These are chat archives for dropbox/pyston

19th
Nov 2015
Rudi Chen
@rudi-c
Nov 19 2015 09:48
In callCLFunc@objmodel.cpp, after calling the compiled function, we have the assertion ASSERT(!PyErr_Occurred(), "%p", chosen_cf->code);. I think that should be ASSERT(!PyErr_Occurred() || S == CAPI, "%p", chosen_cf->code);?
There's a couple tests in NumPy that are supposed to raise exceptions but the exception gets 'blocked' at that point.

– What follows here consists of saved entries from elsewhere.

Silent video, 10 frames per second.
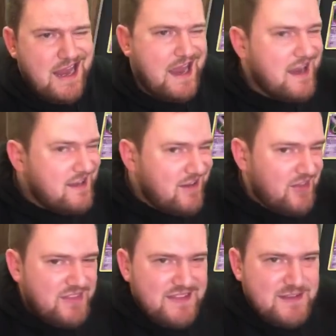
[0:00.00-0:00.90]
N.
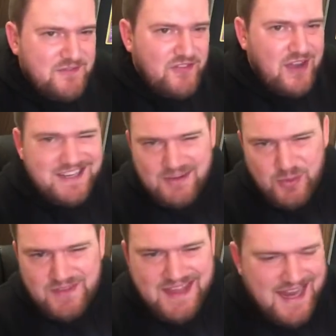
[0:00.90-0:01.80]
I think that's fine. Get
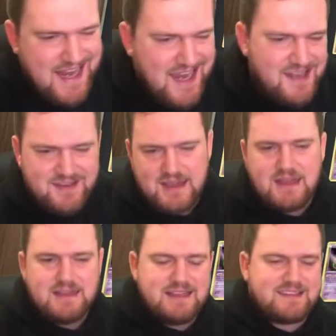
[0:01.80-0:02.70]
rid of their hand.
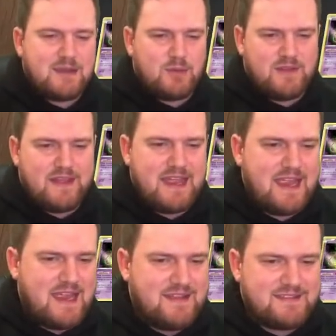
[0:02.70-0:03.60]
Let's get rid of their
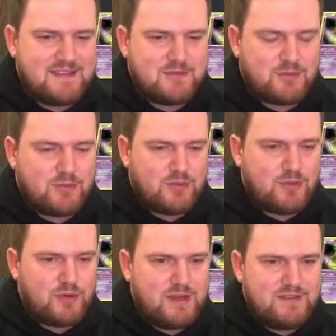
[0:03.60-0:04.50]
hand. That seems
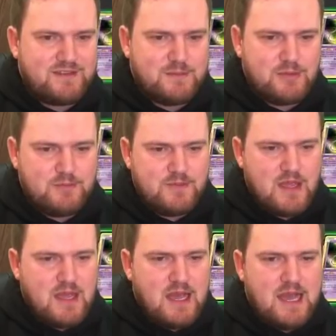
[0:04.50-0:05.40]
reasonable.
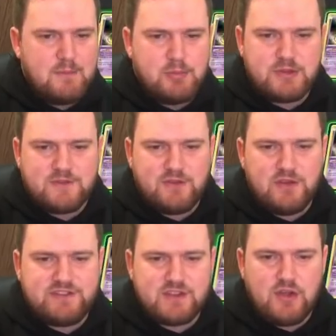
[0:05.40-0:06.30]
Put the
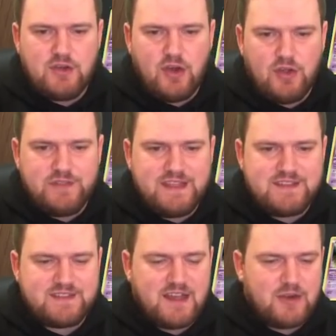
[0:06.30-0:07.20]
Floatstone on the
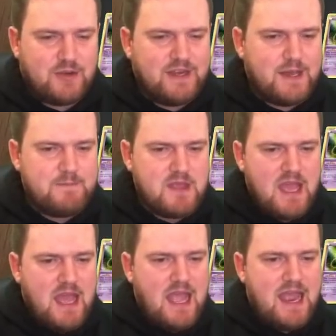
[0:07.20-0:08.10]
Tsareena,
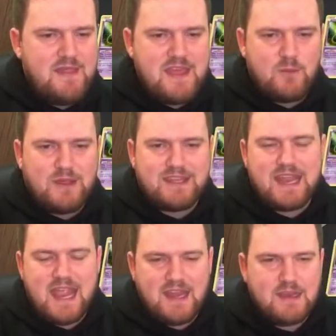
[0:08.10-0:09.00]
and then we can
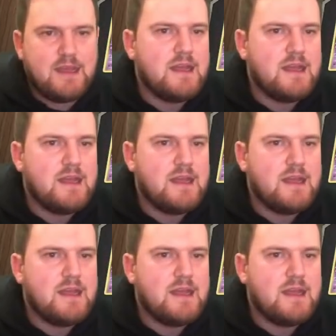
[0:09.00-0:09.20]
N.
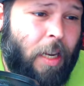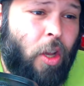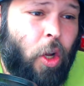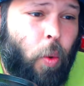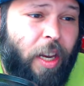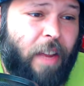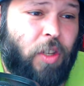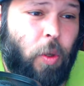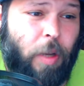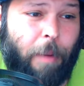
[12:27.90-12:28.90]
Queen
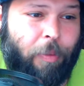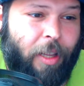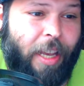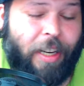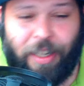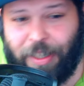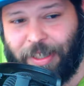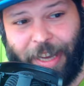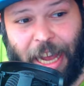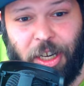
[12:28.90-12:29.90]
f2 got played. And it's
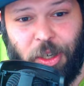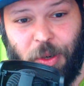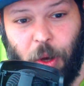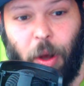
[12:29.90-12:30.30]
like, how did you know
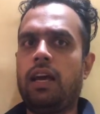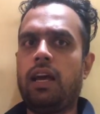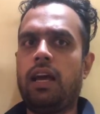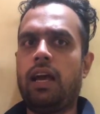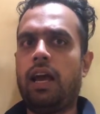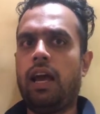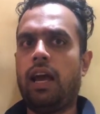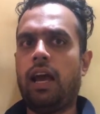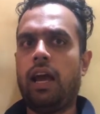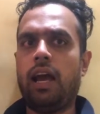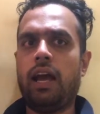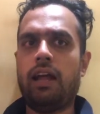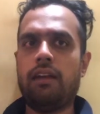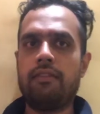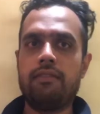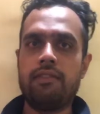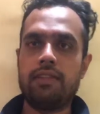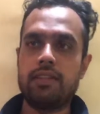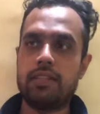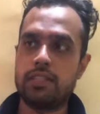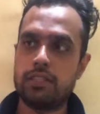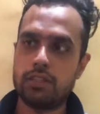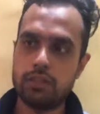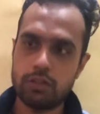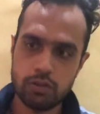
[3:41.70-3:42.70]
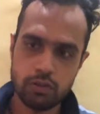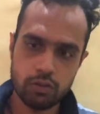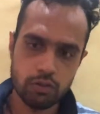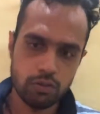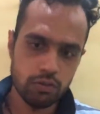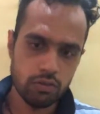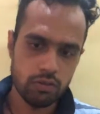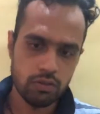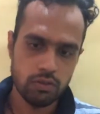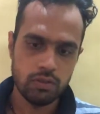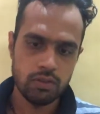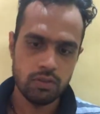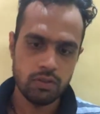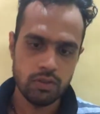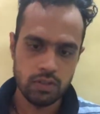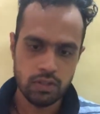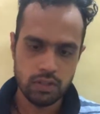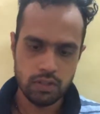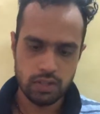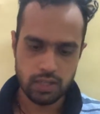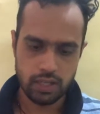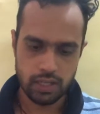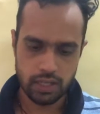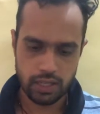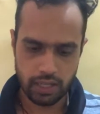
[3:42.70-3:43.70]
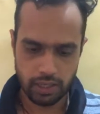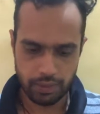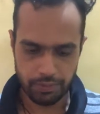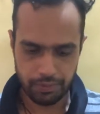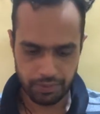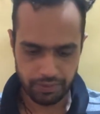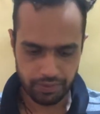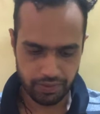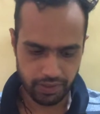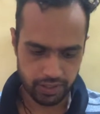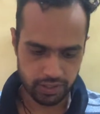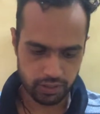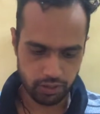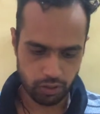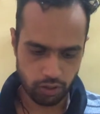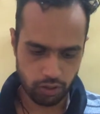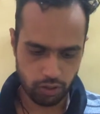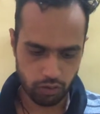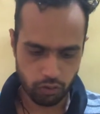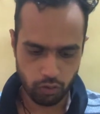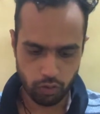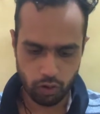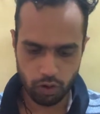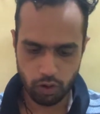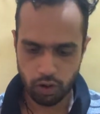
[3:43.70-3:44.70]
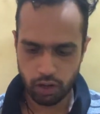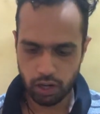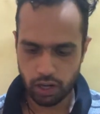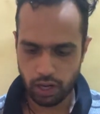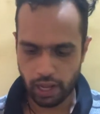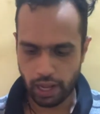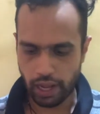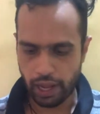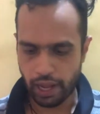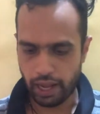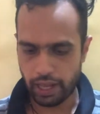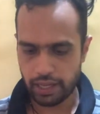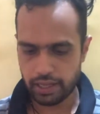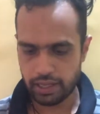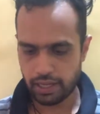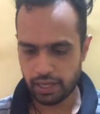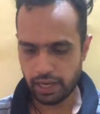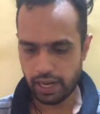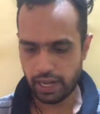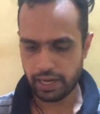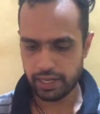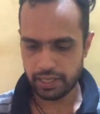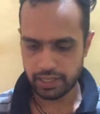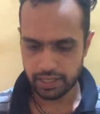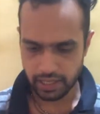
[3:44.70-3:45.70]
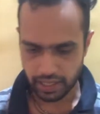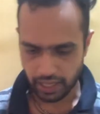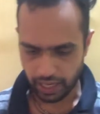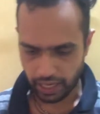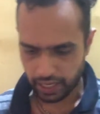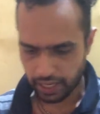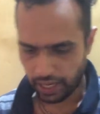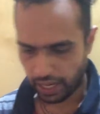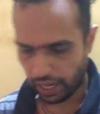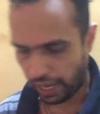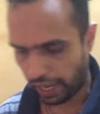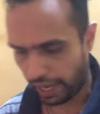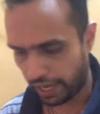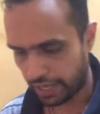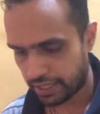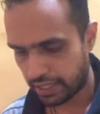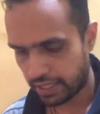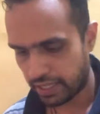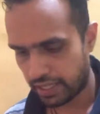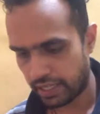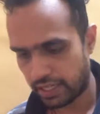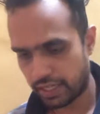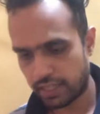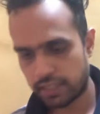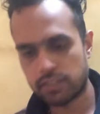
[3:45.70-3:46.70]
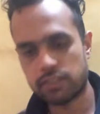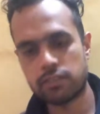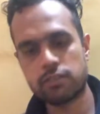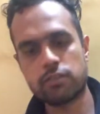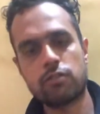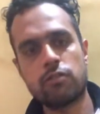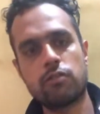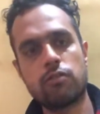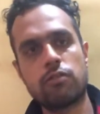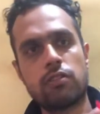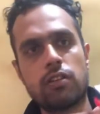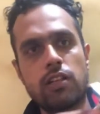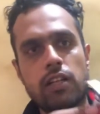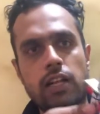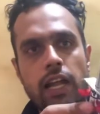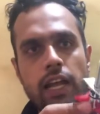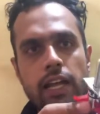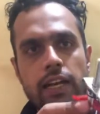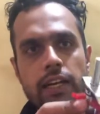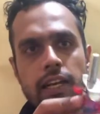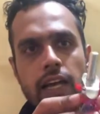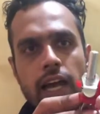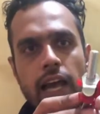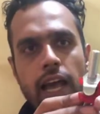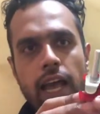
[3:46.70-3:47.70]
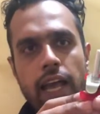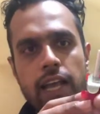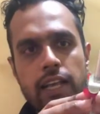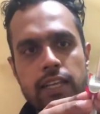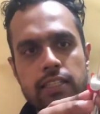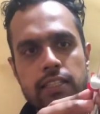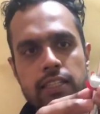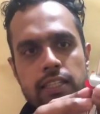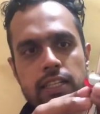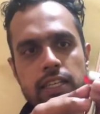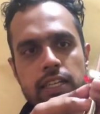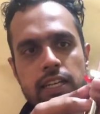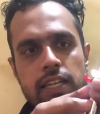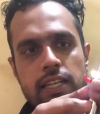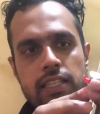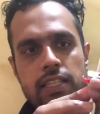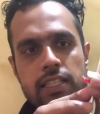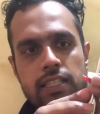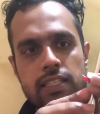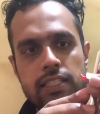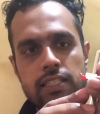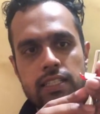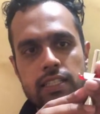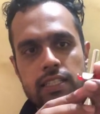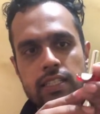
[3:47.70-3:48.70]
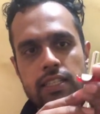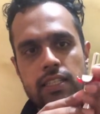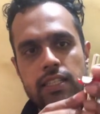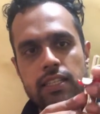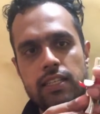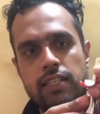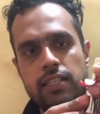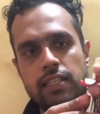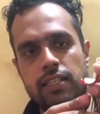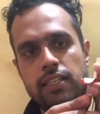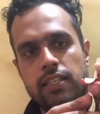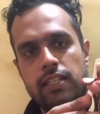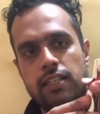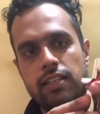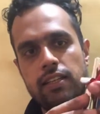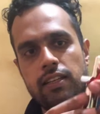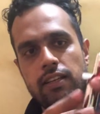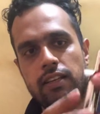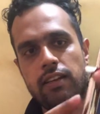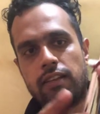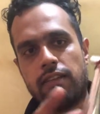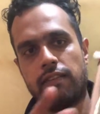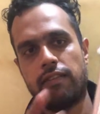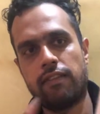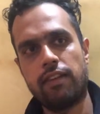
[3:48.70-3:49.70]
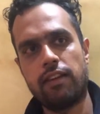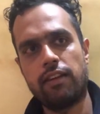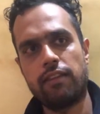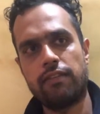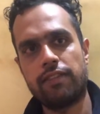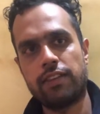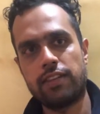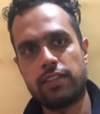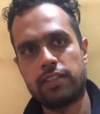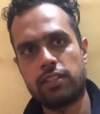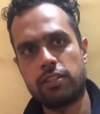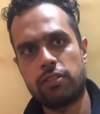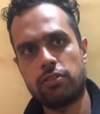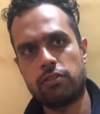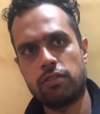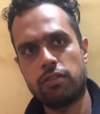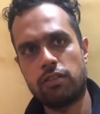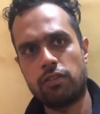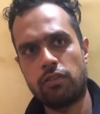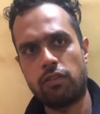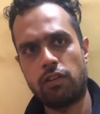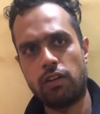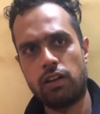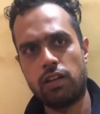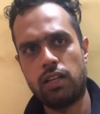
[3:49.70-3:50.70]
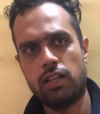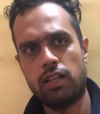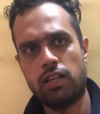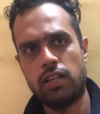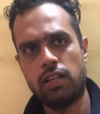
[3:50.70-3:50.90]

and with a screw can be fixed on the wall, and the lighter can hang in it. So the lighter hangs in it like this, and we'll fix it to the wall.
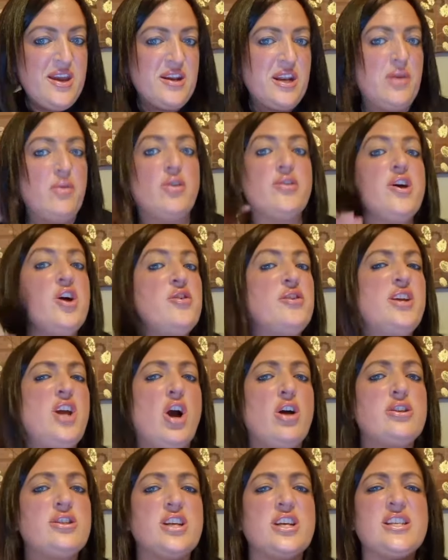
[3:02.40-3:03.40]
Now, although the
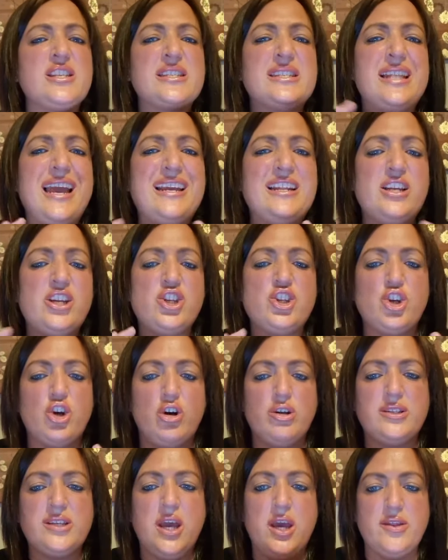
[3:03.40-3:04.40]
odds are slightly
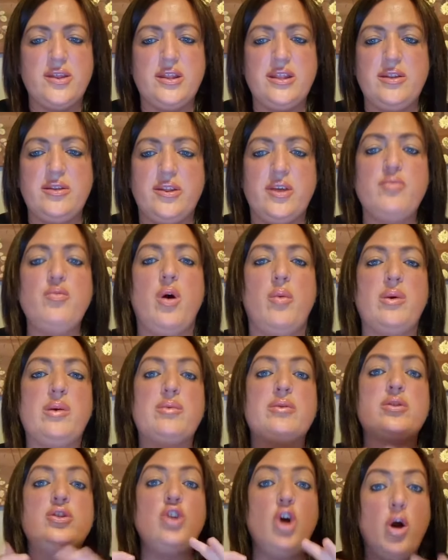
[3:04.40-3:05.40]
shorter than what we
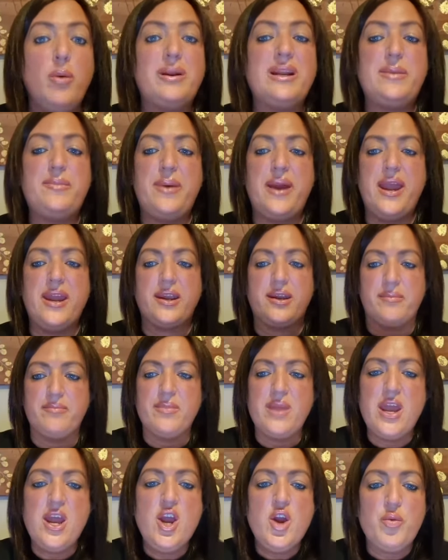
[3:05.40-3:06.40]
would normally pick,
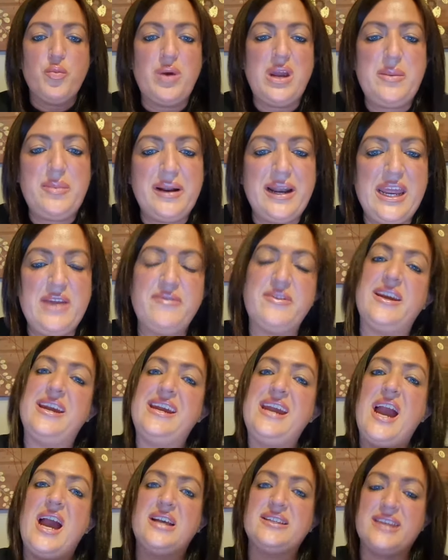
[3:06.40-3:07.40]
we believe that
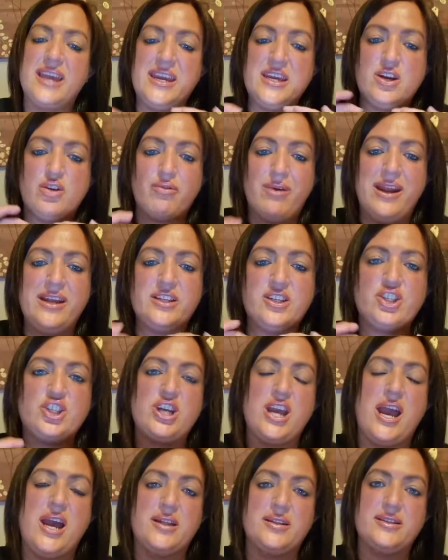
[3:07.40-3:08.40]
he has a great
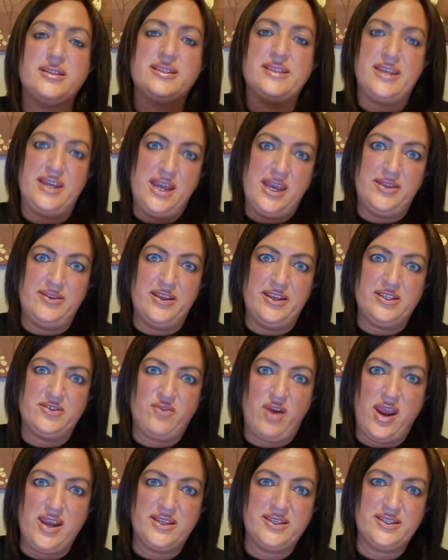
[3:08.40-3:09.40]
chance in this
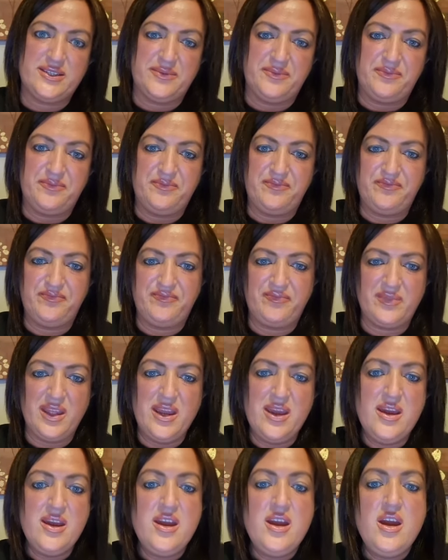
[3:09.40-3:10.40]
race.
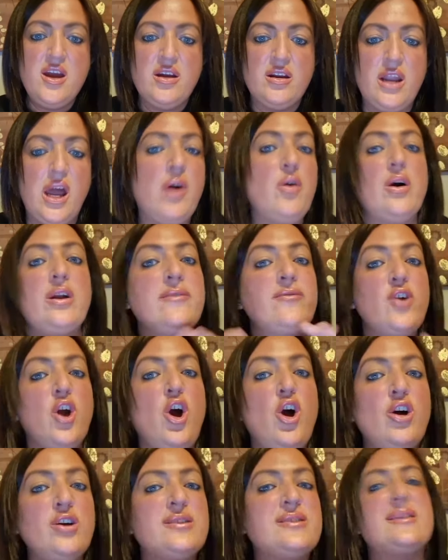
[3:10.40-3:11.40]
Now, and of
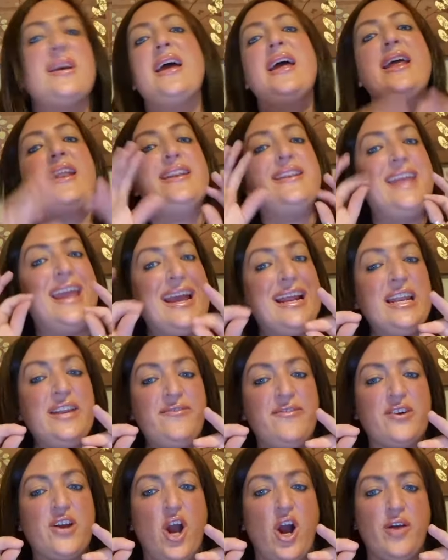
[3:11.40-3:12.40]
course, nearly
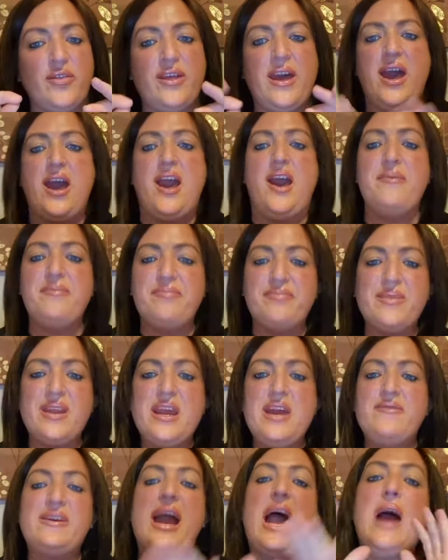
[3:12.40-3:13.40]
forgot there,
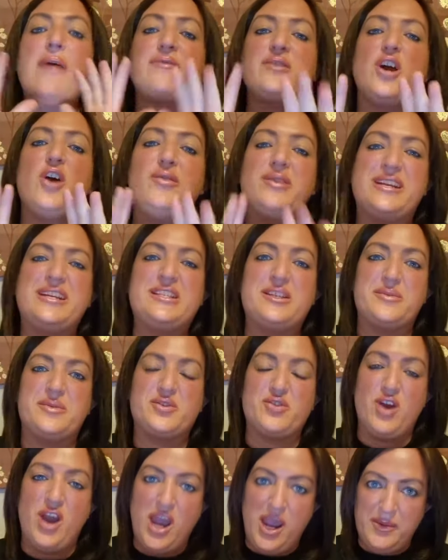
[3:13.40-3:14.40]
if you haven't already
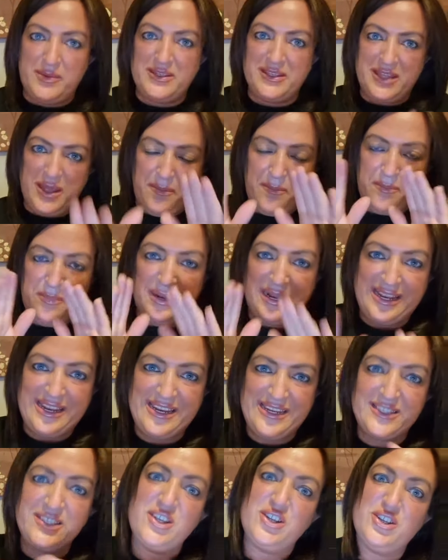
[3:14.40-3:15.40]
subscribed, then
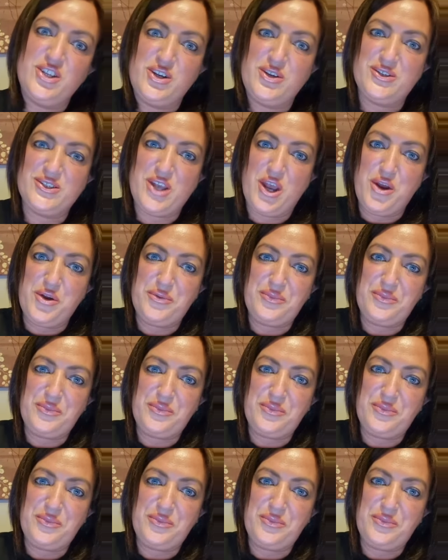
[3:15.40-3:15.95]
please do so.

But I'm not too familiar about the intricacies of what functions are responsible for handling exceptions, so just wanted to make sure.
and more importantly, could you order the key in the same order as the bars in the chart please for color blind people?
Rudi Chen
@rudi-c
Nov 19 2015 10:16
My guess is that we don't run the PGO built because it takes forever. You need to compile Pyston, run through a lot of code, then recompile with the instrumentation data.
lesshaste
@lesshaste
Nov 19 2015 10:19
and how about the colors? :)
Rudi Chen
@rudi-c
Nov 19 2015 10:20
Well, that shouldn't be too hard a change :P
lesshaste
@lesshaste
Nov 19 2015 10:23
thanks!
at least if they are in the right order I can guess :)
Kevin Modzelewski
@kmod
Nov 19 2015 11:04
I've never actually delved into the source code for the speed center
not sure how they decide what colors to use
@rudi-c hmm that's a bit odd that a CAPI exception occurred, since it's on the r != NULL path
I don't think that's a case that we are supposed to support -- cpython doesn't handle it very well
(they propagate the exception at some random point later when they notice it)
it might be that we had a CAPI exception going into that function
like, was PyErr_Occurred() true before the call to callChosenCF?
but anyway, that assert shouldn't technically be there, since CPython will allow those kinds of CAPI bugs to pass through
but for us it's mostly gotten tripped since we had a bug in our own code
which is why we left it in
Marius Wachtler
@undingen
Nov 19 2015 11:08
I suspect the same thing because this also something I encountered while getting lxm running (that this assert triggered because the error was set already before we called the function)
Marius Wachtler
@undingen
Nov 19 2015 11:18
@kmod thanks for pointing out that I should take a look at the generated code

looks like llvm is not very smart with our current pass pipeline:

mov    %rax,-0x248(%rbp)
cmpq   $0x0,-0x248(%rbp)
je     0x7f114504a17d <generate_tokens_e3_1+12669>

or

mov    %rax,-0x208(%rbp)
mov    -0x208(%rbp),%rax
Marius Wachtler
@undingen
Nov 19 2015 11:30
I'm not sure whats going on but the code is not good: and it's at least in this case not an memory aliasing issue.
mov    $0x1,%eax
mov    %rax,-0x1f8(%rbp)
mov    $0x1,%eax
mov    %rax,-0x238(%rbp)
Marius Wachtler
@undingen
Nov 19 2015 15:42

I'am still tracking down the minimal number of passes we have to add to get ride of all this unnecessary code.
But just for the lols one more: that is how we currently clear a region of memory

xorps  %xmm0,%xmm0
movaps %xmm0,-0xe0(%rbp)
xorps  %xmm0,%xmm0
movaps %xmm0,-0xf0(%rbp)
... same pattern repeats another >10 times

Looks like llvm doesn't trust xmm0 very much and makes sure its really stays at 0 :-D

Marius Wachtler
@undingen
Nov 19 2015 19:19

So it still unclear to me why llvm generates sometimes this stupid pattern and sometimes not:

good version:
xorps  %xmm0,%xmm0
movaps %xmm0,-0xd0(%rbp)
movaps %xmm0,-0xe0(%rbp)
movaps %xmm0,-0xf0(%rbp)
...

switching to the greedy reg alloc removes most of the stupid code and gives a significant perf improvement. (But makes my code crash for some benchmarks...)

Marius Wachtler
@undingen
Nov 19 2015 20:19

ok another run and I'm seeing again a pattern of

mov    $0x0,%ecx
mov    %rcx,-0x268(%rbp)
mov    $0x0,%ecx
mov    %rcx,-0x260(%rbp)
...repeated about 10 times...

something is really odd... but enough for today...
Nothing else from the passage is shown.